Last Friday, the United States circulated a draft resolution on nuclear nonproliferation and disarmament to the UN Security Council. The draft was submitted in anticipation of the September 24 special meeting of the Security Council to be chaired by President Obama.
The draft resolution strongly endorses the Comprehensive Test Ban Treaty (CTBT), calling “upon all States to refrain from conducting a nuclear test explosion and to join the Comprehensive Test Ban Treaty (CTBT), thereby bringing the treaty into force” (emphasis mine).
If finalized in its draft form, the resolution will be only the second Security Council resolution to call on all states to join the CTBT. The first was Resolution 1172, which the Security Council adopted in the wake of India’s and Pakistan’s 1998 nuclear tests.
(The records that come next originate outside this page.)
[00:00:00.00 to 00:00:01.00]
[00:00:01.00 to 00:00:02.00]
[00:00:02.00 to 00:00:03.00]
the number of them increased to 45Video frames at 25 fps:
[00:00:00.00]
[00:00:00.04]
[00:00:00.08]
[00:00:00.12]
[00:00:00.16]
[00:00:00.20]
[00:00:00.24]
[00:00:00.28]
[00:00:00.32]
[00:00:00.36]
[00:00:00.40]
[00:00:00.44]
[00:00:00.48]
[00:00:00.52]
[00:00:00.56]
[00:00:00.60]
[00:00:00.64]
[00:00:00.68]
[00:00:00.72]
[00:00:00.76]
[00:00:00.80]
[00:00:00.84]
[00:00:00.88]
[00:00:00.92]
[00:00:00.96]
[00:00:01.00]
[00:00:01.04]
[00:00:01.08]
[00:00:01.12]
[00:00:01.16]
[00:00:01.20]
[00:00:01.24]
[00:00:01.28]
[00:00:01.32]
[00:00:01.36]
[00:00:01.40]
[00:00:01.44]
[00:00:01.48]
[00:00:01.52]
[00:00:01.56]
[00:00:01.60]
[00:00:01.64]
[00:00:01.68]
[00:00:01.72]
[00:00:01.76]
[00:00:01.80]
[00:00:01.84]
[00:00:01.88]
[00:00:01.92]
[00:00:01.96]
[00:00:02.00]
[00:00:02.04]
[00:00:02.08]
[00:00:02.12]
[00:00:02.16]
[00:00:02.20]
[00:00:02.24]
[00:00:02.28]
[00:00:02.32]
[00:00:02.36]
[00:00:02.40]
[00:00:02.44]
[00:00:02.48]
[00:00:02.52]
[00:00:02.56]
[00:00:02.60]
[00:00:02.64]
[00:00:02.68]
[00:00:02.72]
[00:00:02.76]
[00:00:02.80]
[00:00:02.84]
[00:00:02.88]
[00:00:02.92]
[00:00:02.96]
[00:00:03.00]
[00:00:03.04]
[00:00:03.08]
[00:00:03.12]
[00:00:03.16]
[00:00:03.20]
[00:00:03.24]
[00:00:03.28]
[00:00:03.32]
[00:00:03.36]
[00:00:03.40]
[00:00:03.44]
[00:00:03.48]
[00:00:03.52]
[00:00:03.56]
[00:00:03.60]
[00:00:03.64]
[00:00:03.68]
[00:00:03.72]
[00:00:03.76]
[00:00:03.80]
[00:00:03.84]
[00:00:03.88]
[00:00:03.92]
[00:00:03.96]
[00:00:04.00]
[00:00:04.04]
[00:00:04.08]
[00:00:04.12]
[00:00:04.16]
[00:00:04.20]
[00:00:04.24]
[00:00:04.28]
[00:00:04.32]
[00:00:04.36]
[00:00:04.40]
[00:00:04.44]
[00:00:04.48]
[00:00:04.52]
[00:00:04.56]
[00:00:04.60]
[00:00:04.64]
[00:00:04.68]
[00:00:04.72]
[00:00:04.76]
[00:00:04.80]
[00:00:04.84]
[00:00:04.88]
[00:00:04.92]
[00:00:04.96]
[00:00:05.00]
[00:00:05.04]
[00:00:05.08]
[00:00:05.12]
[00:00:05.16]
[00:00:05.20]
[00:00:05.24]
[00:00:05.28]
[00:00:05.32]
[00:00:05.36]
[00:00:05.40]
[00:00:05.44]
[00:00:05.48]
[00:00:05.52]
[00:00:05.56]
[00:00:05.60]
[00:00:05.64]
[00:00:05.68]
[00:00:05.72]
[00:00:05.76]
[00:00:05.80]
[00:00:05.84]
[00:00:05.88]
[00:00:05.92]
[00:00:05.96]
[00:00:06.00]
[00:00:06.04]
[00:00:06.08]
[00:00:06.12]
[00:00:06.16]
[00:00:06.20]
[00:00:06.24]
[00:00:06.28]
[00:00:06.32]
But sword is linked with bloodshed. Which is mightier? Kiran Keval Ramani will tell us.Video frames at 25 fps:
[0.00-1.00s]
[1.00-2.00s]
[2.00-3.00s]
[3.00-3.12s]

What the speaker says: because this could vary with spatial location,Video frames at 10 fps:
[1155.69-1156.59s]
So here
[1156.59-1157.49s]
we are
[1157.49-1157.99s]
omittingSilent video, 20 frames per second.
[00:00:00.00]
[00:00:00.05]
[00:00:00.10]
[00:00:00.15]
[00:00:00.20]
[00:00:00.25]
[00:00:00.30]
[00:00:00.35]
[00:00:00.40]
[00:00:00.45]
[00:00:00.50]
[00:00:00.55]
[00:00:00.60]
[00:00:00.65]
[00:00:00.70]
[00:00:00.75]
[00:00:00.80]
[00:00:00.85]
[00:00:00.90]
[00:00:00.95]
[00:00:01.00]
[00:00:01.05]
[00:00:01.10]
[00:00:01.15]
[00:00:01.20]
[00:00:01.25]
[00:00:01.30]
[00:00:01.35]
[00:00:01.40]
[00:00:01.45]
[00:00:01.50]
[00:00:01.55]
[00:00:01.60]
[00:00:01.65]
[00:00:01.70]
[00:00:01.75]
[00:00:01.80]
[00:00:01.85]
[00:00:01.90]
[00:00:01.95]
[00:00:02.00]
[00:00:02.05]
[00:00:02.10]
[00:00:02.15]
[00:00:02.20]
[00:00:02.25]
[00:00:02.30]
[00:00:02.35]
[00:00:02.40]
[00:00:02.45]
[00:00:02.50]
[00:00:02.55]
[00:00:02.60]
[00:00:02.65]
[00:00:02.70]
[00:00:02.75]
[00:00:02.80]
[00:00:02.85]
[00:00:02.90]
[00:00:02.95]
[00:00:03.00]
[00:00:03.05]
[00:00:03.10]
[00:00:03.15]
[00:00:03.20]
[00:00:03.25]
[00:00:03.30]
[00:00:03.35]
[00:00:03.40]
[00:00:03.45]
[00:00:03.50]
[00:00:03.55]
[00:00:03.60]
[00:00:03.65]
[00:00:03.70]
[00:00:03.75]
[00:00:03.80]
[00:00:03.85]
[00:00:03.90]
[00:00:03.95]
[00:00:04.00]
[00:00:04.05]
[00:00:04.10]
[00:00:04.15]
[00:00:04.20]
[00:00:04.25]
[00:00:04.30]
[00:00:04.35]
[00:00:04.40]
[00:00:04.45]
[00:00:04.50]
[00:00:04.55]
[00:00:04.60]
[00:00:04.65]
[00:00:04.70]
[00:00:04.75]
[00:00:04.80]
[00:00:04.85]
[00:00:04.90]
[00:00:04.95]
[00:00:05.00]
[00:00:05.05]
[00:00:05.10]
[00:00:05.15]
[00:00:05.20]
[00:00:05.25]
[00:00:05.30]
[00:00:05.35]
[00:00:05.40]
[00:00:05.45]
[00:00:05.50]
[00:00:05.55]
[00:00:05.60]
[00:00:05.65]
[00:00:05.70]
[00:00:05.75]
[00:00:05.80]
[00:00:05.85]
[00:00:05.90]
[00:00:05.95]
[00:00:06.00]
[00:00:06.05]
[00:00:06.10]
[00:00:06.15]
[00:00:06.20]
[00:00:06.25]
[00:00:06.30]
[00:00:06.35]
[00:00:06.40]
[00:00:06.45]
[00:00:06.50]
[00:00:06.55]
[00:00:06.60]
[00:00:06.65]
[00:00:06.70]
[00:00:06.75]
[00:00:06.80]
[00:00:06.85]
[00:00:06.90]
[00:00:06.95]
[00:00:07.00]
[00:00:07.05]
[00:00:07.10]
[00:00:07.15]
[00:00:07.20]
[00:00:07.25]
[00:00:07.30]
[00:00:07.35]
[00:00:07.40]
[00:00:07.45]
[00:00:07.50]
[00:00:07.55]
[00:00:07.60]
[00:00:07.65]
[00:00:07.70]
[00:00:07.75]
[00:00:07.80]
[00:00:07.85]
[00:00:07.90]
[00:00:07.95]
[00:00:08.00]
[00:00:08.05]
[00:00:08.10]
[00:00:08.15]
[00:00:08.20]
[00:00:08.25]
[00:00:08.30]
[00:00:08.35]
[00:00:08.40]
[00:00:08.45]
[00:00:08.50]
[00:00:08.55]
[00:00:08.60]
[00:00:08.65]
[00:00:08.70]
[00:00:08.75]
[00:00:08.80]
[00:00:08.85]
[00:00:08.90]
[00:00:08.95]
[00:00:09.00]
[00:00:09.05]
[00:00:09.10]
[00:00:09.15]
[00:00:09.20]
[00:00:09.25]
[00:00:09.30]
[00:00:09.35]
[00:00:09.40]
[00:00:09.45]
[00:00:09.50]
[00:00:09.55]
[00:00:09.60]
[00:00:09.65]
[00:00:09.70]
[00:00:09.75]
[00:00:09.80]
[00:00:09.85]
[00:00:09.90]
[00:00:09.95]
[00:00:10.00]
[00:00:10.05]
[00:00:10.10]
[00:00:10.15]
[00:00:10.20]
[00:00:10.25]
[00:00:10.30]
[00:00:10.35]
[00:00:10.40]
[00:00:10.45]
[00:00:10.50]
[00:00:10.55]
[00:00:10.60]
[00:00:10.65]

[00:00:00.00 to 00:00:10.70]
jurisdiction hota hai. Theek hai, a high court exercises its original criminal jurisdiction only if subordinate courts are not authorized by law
The new draft resolution is Obama’s first official action to encourage those nations that have not yet ratified the Treaty to do so.
The United States and China are the only Security Council members to have not ratified the CTBT; thus, only China would seem to stand in the way of the draft resolution’s adoption. Yet China signed off on Resolution 1172 and has indicated that it would likely ratify the Treaty following U.S. ratification.
Obama’s draft resolution is a bold move and a clear sign of progress. Not surprisingly, U.S.-proposed Security Council resolutions during the Bush administration never mentioned the CTBT. Together with the decision to send Secretary Clinton to lead a U.S. delegation and deliver a statement to the biennial CTBT “Entry Into Force” conference occurring at the same time as the Security Council’s special meeting, the new draft resolution sends yet another signal to the international community and the U.S. Senate that the Treaty is a key administration priority.
Nonetheless, Obama will not achieve his goal simply through atmospherics in the Security Council. Although the Treaty has strong support on the international stage – 149 states have ratified it – Obama must also mount a major diplomatic effort to convince additional states to ratify. Besides the United States and China, Egypt, India, Indonesia, Iran, Israel, North Korea, and Pakistan are the remaining hold-out countries whose ratification is necessary for the agreement to enter into force.
An encouraging sign came in October 2008, when China, Egypt, Indonesia, Iran, Israel, and Pakistan all voted in favor of a UN General Assembly draft resolution supporting the CTBT. The United States was the only country to vote against the resolution. India abstained and North Korea did not participate.
Getting the U.S. Senate to approve the CTBT, of course, is a completely different beast that will require a completely different political strategy. Yet if these initial forays into international diplomacy show that the CTBT will both improve America’s global political position (aka leverage on other issues) and reduce the threat of nuclear weapons, the Obama administration will gain compelling evidence that can be used to convince Republicans that they should support the Treaty because it makes the United States safer.